In the entries below, locate the line with "[00:00:05.25]", then give again that line and all lines after it, exactly, with pictures omitted.
RECORDS SUPPLIED section start
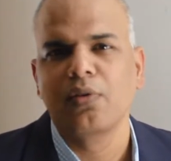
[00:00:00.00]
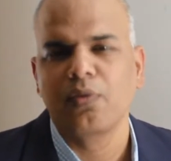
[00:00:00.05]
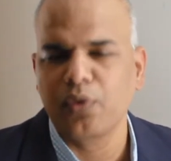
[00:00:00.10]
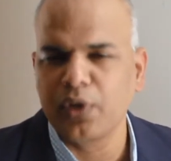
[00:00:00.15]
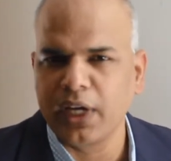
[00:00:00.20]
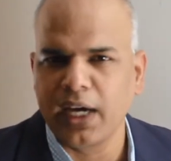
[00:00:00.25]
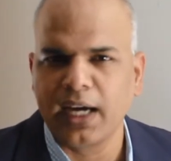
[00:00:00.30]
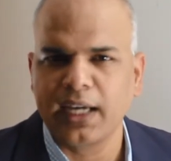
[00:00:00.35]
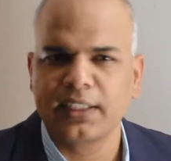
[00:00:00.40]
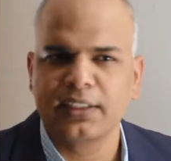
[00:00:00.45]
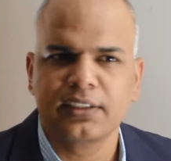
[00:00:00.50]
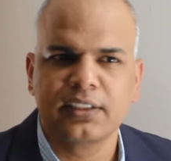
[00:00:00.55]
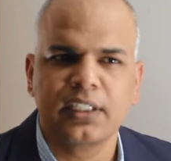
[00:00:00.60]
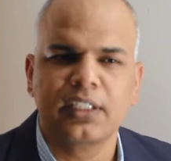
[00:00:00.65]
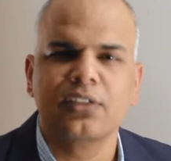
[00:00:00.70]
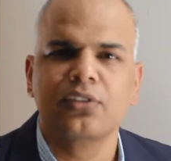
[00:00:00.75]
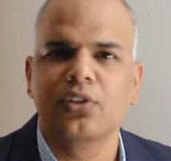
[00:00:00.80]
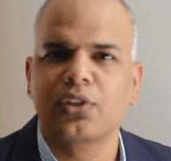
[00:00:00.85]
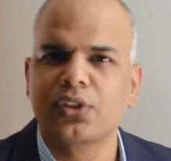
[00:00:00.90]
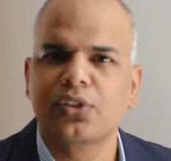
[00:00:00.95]
We
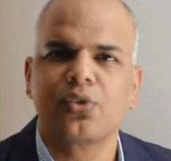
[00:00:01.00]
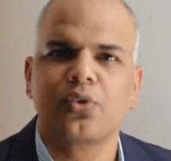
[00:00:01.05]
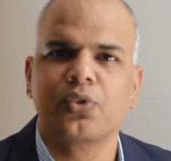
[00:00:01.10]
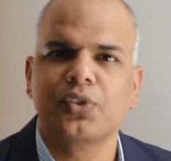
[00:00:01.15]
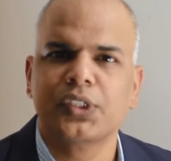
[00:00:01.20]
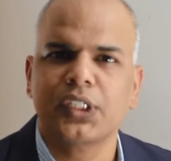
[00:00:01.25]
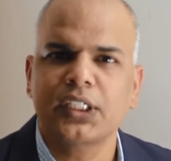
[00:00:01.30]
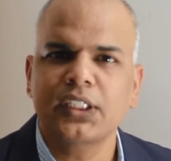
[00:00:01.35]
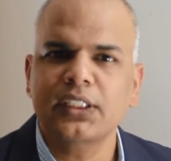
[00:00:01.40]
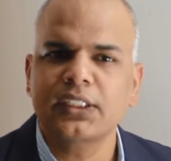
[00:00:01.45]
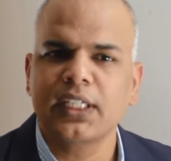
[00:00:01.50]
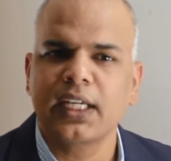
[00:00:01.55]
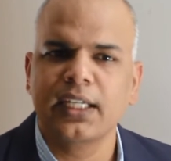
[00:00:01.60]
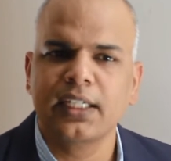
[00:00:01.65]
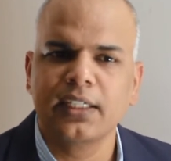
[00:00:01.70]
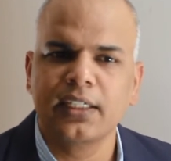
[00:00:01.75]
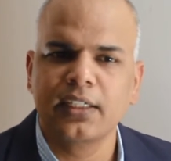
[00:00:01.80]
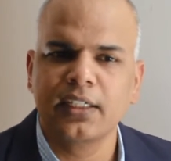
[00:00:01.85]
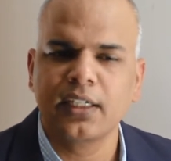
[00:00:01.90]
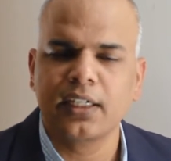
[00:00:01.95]
answered those questions
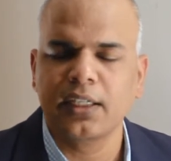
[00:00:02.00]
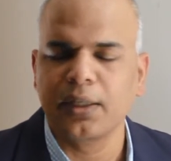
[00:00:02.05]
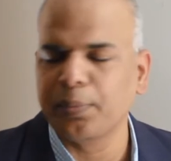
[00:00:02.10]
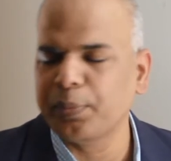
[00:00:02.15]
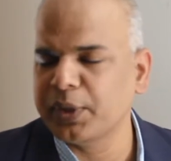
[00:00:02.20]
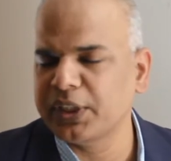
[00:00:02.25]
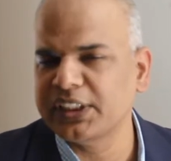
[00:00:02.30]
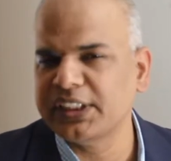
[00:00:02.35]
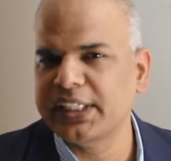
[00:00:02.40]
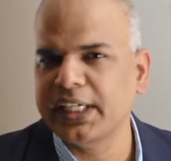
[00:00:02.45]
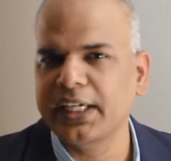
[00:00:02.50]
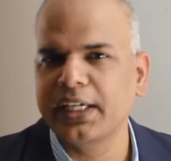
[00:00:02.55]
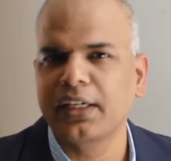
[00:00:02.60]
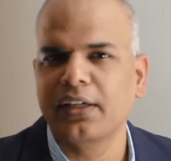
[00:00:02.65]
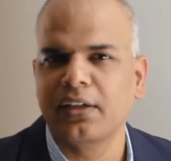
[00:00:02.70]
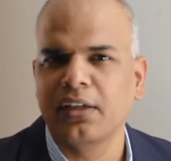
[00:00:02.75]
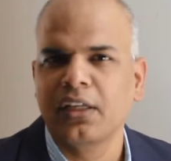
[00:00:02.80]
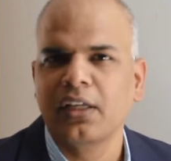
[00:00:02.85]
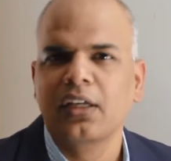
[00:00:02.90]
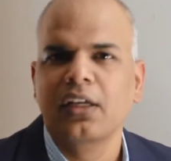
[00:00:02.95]
and appreciate
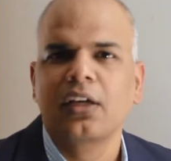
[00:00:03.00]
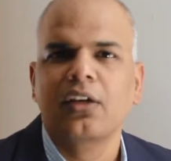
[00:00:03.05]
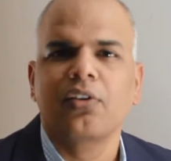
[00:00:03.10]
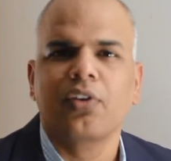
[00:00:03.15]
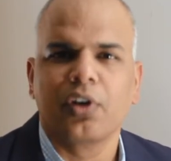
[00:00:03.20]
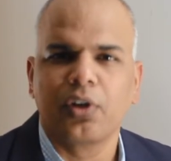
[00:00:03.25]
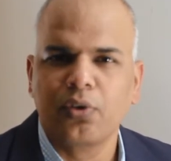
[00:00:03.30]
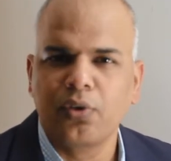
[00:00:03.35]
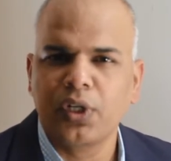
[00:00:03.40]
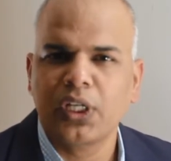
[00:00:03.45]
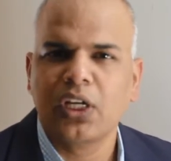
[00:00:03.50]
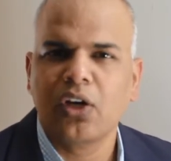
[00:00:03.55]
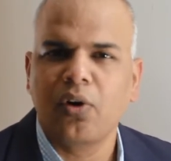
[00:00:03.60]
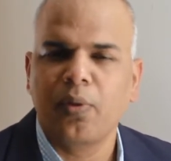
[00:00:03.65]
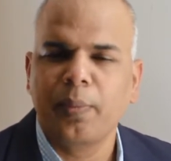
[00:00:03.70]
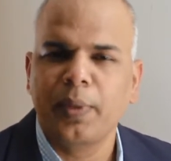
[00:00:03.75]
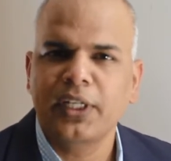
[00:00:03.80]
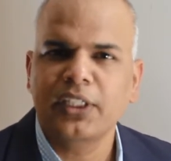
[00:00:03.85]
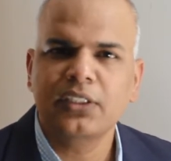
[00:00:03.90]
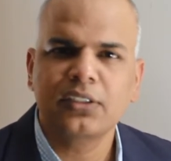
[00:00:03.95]
your good
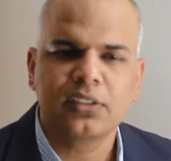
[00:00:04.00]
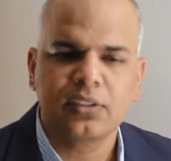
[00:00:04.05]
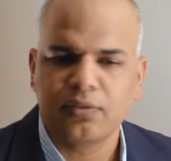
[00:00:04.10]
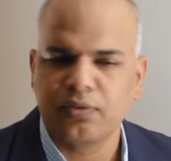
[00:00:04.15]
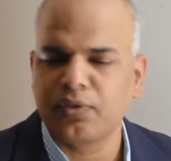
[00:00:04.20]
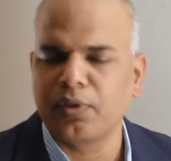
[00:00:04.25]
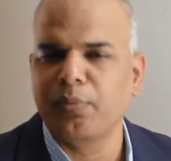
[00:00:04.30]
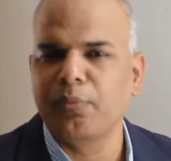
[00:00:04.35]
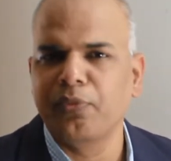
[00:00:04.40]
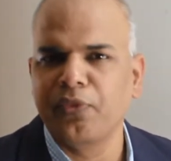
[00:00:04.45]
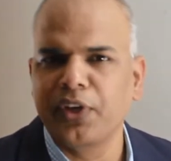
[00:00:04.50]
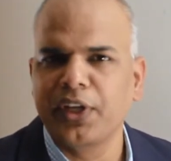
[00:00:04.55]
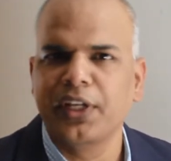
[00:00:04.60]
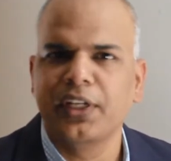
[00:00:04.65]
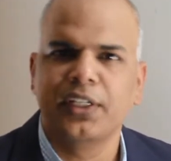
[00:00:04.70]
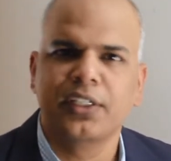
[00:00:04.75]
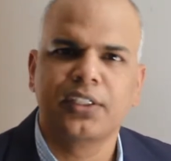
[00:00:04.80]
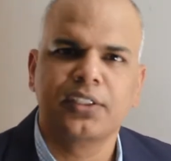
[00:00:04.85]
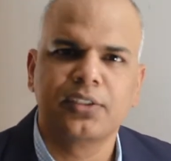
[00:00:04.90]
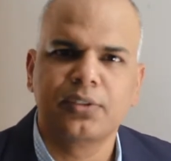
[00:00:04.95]
comments from
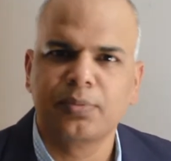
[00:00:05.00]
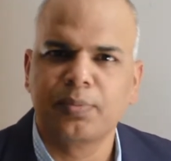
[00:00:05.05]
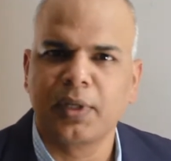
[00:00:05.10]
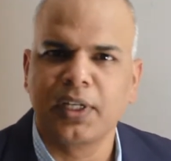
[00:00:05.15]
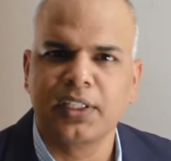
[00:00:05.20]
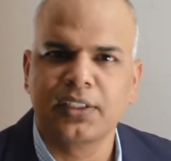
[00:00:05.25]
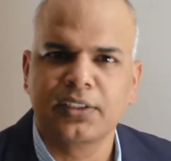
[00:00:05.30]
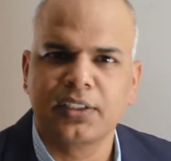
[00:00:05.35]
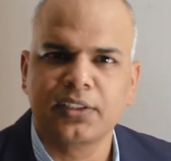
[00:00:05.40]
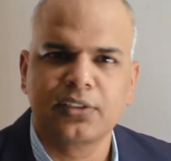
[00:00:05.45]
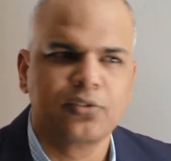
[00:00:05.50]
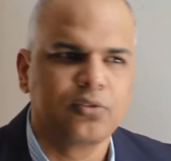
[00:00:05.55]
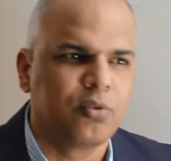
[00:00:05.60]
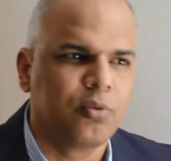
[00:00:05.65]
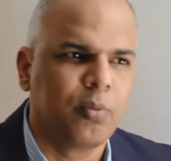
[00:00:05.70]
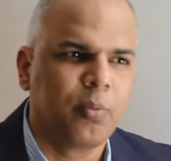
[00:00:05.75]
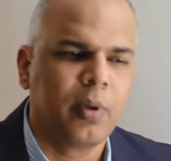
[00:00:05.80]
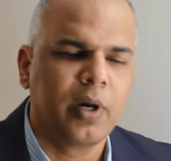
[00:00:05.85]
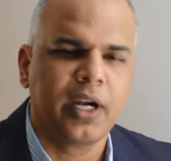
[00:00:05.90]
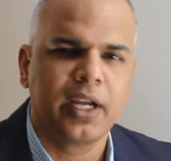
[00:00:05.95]
various places,
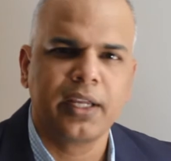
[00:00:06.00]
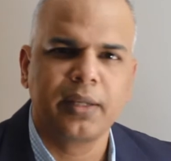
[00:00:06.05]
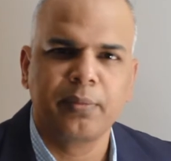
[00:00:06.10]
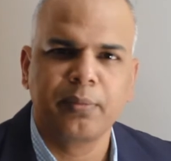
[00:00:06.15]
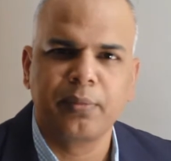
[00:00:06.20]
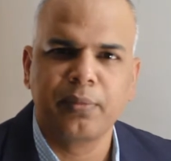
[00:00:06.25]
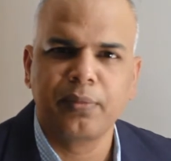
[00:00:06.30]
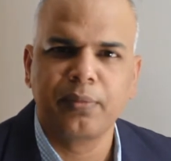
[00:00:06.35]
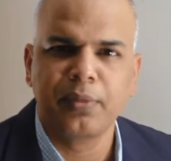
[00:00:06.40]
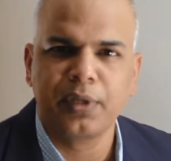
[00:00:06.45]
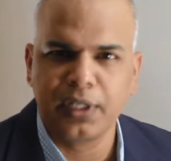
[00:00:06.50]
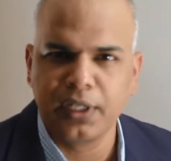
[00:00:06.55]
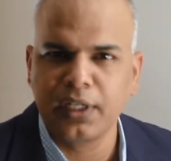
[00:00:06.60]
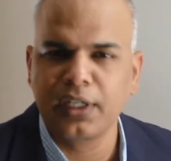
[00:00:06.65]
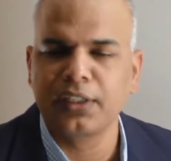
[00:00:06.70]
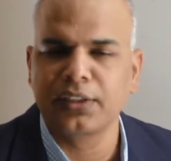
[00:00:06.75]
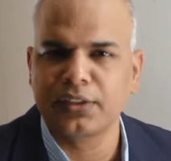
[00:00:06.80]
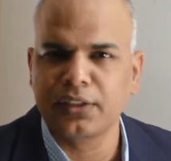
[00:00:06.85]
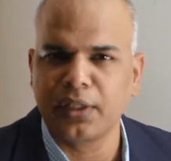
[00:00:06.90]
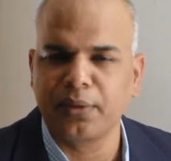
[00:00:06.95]
Dubai,
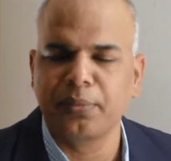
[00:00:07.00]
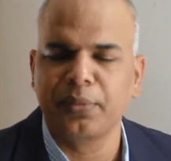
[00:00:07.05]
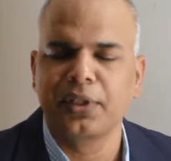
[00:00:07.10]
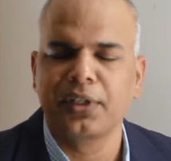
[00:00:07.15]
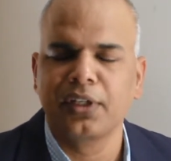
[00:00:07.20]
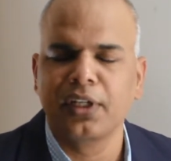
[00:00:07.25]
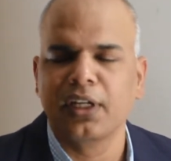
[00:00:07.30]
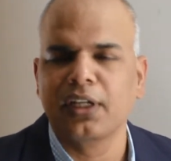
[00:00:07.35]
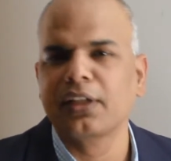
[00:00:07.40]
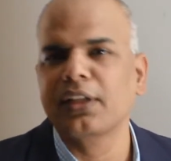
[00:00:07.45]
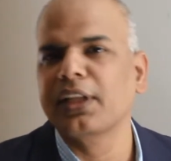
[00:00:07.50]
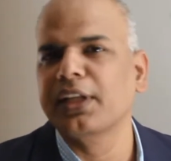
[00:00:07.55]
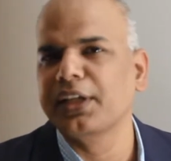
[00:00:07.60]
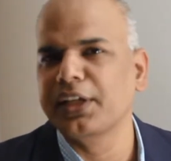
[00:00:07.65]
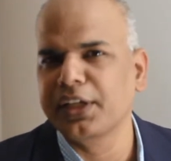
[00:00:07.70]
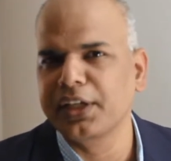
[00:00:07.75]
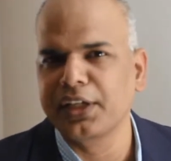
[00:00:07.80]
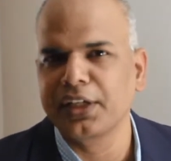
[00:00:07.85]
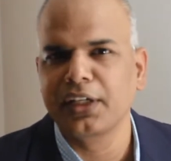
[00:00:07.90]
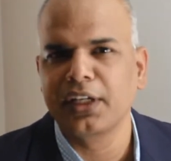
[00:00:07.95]
Middle East, I mean, and
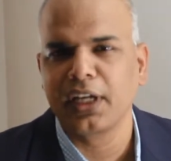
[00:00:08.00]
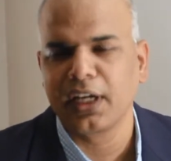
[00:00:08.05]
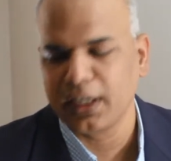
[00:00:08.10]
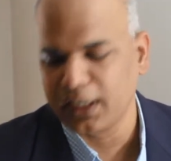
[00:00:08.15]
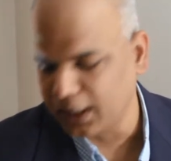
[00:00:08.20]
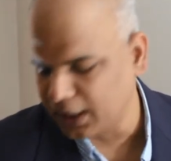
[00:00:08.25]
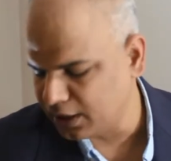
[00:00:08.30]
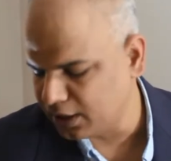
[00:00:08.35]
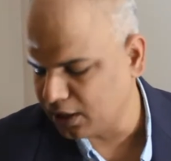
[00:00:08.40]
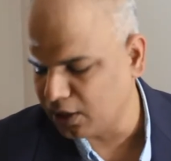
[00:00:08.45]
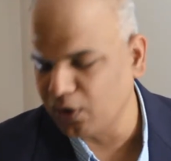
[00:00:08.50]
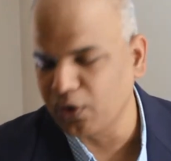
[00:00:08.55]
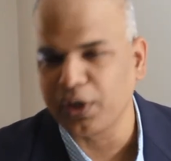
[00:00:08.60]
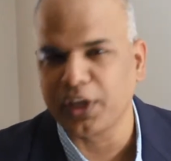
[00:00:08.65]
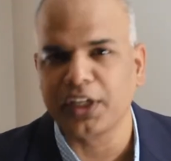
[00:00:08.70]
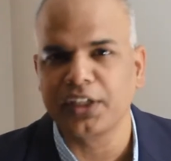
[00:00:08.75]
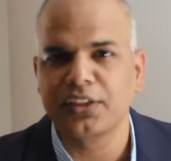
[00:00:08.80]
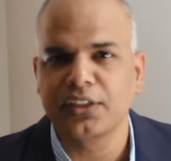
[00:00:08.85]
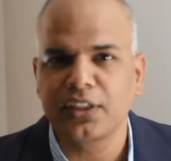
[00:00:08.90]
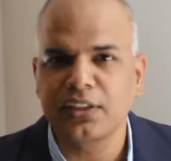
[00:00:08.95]
then India and other
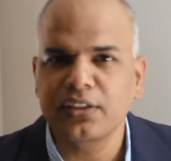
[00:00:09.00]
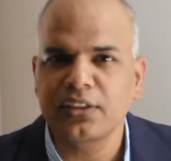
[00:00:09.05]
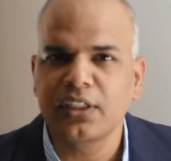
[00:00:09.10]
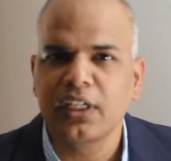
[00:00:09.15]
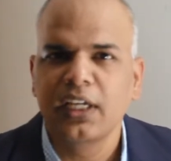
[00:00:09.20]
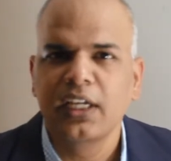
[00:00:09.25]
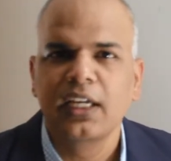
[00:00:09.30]
locations.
RECORDS SUPPLIED section end
ANSWER BELOW:
[00:00:05.25]
[00:00:05.30]
[00:00:05.35]
[00:00:05.40]
[00:00:05.45]
[00:00:05.50]
[00:00:05.55]
[00:00:05.60]
[00:00:05.65]
[00:00:05.70]
[00:00:05.75]
[00:00:05.80]
[00:00:05.85]
[00:00:05.90]
[00:00:05.95]
various places,
[00:00:06.00]
[00:00:06.05]
[00:00:06.10]
[00:00:06.15]
[00:00:06.20]
[00:00:06.25]
[00:00:06.30]
[00:00:06.35]
[00:00:06.40]
[00:00:06.45]
[00:00:06.50]
[00:00:06.55]
[00:00:06.60]
[00:00:06.65]
[00:00:06.70]
[00:00:06.75]
[00:00:06.80]
[00:00:06.85]
[00:00:06.90]
[00:00:06.95]
Dubai,
[00:00:07.00]
[00:00:07.05]
[00:00:07.10]
[00:00:07.15]
[00:00:07.20]
[00:00:07.25]
[00:00:07.30]
[00:00:07.35]
[00:00:07.40]
[00:00:07.45]
[00:00:07.50]
[00:00:07.55]
[00:00:07.60]
[00:00:07.65]
[00:00:07.70]
[00:00:07.75]
[00:00:07.80]
[00:00:07.85]
[00:00:07.90]
[00:00:07.95]
Middle East, I mean, and
[00:00:08.00]
[00:00:08.05]
[00:00:08.10]
[00:00:08.15]
[00:00:08.20]
[00:00:08.25]
[00:00:08.30]
[00:00:08.35]
[00:00:08.40]
[00:00:08.45]
[00:00:08.50]
[00:00:08.55]
[00:00:08.60]
[00:00:08.65]
[00:00:08.70]
[00:00:08.75]
[00:00:08.80]
[00:00:08.85]
[00:00:08.90]
[00:00:08.95]
then India and other
[00:00:09.00]
[00:00:09.05]
[00:00:09.10]
[00:00:09.15]
[00:00:09.20]
[00:00:09.25]
[00:00:09.30]
locations.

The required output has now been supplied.